Jones Kara S, Pilliod David S, Aunins Aaron W
U.S. Geological Survey Eastern Ecological Science Center, Leetown Research Laboratory, Kearneysville, West Virginia, USA.
U.S. Geological Survey Forest and Rangeland Ecosystem Science Center, Pacific Northwest Environmental DNA Laboratory, Boise, Idaho, USA.
Mol Ecol. 2025 Jul;34(14):e70003. doi: 10.1111/mec.70003. Epub 2025 Jun 25.
Limitations of traditional insect sampling methods have motivated the development and optimisation of new non-lethal methods capable of quantifying diverse arthropod communities. Environmental DNA (eDNA) metabarcoding using arthropod-specific primers has recently been investigated as a novel way to characterise arthropod communities from the DNA they deposit on the surface of plants. This sampling method has had demonstrated success, but pollinators-especially bees-are oddly underrepresented in these studies. To evaluate this inconsistency, we investigated the limitations of eDNA metabarcoding for bees and other pollinators. We compared pollinator diversity derived from eDNA extracted from flowers and DNA extracted from pulverised bulk samples of insects collected from vane traps deployed at the same sites using three metabarcoding primers, two of which target arthropods generally (COI-Jusino and 16S-Marquina) and one that targets bumblebees (Bombus spp., COI-Milam). Across methods, we detected 77 insect families from 9 orders. The COI-Jusino marker amplified the highest taxonomic diversity compared to 16S-Marquina and COI-Milam. More amplicon sequence variants (ASVs) were recovered from vane traps (blue: 1357, yellow: 1542) than flowers (245), but only 23% of families and 13% of genera were shared among methods, indicating that flowers and blue and yellow vane traps may each sample different parts of the available arthropod community. Of 29 flower samples with known bee visitations, only 10 samples had bee detections from eDNA, and incomplete reference databases hindered assignment to species. Although our study provides additional evidence for the usefulness of eDNA metabarcoding for characterising arthropod communities, significant challenges remain when using eDNA metabarcoding methods to identify and quantify pollinator communities, especially bees.
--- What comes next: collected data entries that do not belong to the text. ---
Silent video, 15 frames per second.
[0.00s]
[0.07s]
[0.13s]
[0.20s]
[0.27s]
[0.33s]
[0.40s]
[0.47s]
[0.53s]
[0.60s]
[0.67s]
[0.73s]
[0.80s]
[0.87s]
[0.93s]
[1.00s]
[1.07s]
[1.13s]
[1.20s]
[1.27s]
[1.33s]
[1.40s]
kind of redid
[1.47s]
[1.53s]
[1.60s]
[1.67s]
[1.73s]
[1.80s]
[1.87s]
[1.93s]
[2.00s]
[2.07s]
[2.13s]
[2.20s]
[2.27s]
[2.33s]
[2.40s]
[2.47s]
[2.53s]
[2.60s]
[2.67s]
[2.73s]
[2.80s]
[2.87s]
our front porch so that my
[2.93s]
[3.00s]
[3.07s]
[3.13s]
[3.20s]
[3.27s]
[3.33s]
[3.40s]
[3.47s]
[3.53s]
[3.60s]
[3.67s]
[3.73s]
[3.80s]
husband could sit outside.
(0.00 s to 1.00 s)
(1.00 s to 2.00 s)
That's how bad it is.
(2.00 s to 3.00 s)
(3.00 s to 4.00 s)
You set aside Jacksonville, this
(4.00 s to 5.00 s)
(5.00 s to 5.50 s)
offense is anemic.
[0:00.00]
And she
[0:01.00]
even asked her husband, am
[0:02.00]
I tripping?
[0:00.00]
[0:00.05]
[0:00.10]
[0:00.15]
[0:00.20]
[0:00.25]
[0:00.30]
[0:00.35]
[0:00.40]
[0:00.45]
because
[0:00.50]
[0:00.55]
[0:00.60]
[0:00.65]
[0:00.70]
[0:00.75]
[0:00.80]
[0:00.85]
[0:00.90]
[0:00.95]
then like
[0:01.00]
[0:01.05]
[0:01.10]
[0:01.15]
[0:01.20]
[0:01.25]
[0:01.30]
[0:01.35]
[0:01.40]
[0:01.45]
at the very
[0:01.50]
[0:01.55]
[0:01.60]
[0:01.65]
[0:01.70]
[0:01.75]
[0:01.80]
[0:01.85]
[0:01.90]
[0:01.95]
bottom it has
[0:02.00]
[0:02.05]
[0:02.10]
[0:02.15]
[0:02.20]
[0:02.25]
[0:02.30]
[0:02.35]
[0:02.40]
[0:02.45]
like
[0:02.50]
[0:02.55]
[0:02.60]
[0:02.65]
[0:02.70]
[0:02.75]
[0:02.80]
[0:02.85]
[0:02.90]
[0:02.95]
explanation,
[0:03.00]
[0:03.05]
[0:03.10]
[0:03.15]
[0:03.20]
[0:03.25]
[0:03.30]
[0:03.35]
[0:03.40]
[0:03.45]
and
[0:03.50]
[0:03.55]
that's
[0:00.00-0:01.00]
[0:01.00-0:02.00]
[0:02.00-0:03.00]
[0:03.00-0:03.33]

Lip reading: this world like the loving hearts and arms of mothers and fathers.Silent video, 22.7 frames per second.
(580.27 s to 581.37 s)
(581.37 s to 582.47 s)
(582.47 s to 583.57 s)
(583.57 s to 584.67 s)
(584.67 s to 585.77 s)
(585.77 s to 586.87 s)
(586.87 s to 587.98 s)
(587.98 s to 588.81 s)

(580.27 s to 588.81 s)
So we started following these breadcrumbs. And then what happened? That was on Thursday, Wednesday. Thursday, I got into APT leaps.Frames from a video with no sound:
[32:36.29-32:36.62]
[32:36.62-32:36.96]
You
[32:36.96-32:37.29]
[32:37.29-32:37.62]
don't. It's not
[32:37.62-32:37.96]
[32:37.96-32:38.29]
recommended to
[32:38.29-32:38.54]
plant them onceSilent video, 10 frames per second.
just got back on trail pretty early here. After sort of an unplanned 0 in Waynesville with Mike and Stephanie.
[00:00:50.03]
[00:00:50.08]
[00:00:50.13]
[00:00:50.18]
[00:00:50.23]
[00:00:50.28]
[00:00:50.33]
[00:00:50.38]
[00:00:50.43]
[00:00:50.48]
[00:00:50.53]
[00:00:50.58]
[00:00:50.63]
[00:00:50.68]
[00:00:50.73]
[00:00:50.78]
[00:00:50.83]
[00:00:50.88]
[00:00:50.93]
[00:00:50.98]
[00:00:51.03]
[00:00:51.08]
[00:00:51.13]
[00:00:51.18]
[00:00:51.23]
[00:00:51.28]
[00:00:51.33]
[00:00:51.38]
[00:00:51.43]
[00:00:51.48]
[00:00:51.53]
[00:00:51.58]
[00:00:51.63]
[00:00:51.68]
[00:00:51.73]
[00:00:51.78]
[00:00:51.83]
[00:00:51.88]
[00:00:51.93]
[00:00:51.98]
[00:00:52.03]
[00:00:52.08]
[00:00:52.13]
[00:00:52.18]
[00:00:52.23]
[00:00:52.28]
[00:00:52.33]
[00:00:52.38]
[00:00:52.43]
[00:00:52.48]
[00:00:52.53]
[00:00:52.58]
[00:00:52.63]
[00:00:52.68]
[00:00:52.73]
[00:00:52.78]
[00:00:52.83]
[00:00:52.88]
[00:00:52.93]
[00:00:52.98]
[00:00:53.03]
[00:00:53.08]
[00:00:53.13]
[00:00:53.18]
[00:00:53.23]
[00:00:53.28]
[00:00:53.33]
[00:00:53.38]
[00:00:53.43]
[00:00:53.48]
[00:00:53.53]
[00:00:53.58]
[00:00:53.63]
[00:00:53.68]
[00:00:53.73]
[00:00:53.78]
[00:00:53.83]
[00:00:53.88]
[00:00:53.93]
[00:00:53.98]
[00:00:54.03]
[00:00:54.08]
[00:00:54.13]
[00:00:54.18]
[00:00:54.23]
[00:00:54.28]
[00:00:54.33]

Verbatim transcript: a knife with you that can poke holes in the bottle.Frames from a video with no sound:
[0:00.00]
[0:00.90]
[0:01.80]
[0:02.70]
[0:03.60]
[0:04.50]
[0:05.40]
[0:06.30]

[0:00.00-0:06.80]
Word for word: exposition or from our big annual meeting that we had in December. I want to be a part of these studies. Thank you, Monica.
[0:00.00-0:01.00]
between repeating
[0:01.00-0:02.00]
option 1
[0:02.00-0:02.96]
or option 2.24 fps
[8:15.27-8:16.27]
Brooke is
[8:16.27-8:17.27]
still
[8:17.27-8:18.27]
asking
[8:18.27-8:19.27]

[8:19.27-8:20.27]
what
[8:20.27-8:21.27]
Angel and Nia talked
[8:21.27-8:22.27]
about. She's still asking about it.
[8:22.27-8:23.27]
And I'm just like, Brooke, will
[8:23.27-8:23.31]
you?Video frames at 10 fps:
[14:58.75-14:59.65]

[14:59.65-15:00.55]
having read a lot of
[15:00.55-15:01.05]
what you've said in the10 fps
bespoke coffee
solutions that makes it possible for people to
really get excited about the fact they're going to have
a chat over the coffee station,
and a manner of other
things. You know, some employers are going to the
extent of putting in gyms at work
传统昆虫采样方法的局限性推动了新的非致死性方法的开发和优化,这些方法能够对多样的节肢动物群落进行量化。最近,使用节肢动物特异性引物的环境DNA(eDNA)宏条形码技术已被研究作为一种从节肢动物沉积在植物表面的DNA中表征节肢动物群落的新方法。这种采样方法已取得成功,但传粉者——尤其是蜜蜂——在这些研究中却奇怪地未得到充分体现。为了评估这种不一致性,我们研究了eDNA宏条形码技术在蜜蜂和其他传粉者方面的局限性。我们比较了从花朵中提取的eDNA以及从在同一地点设置的风向标诱捕器收集的昆虫粉碎后的大量样本中提取的DNA所获得的传粉者多样性,使用了三种宏条形码引物,其中两种通常针对节肢动物(COI-Jusino和16S-Marquina),一种针对熊蜂(熊蜂属,COI-Milam)。在所有方法中,我们从9个目中检测到了77个昆虫科。与16S-Marquina和COI-Milam相比,COI-Jusino标记扩增出的分类多样性最高。从风向标诱捕器(蓝色:1357,黄色:1542)中回收的扩增子序列变体(ASV)比从花朵中回收的(245)更多,但各方法之间仅共享了23%的科和13%的属,这表明花朵以及蓝色和黄色风向标诱捕器可能各自采样了可用节肢动物群落的不同部分。在29个已知有蜜蜂访花的样本中,只有10个样本通过eDNA检测到了蜜蜂,并且不完整的参考数据库阻碍了物种鉴定。尽管我们的研究为eDNA宏条形码技术在表征节肢动物群落方面的有用性提供了更多证据,但在使用eDNA宏条形码技术识别和量化传粉者群落,尤其是蜜蜂时,仍然存在重大挑战。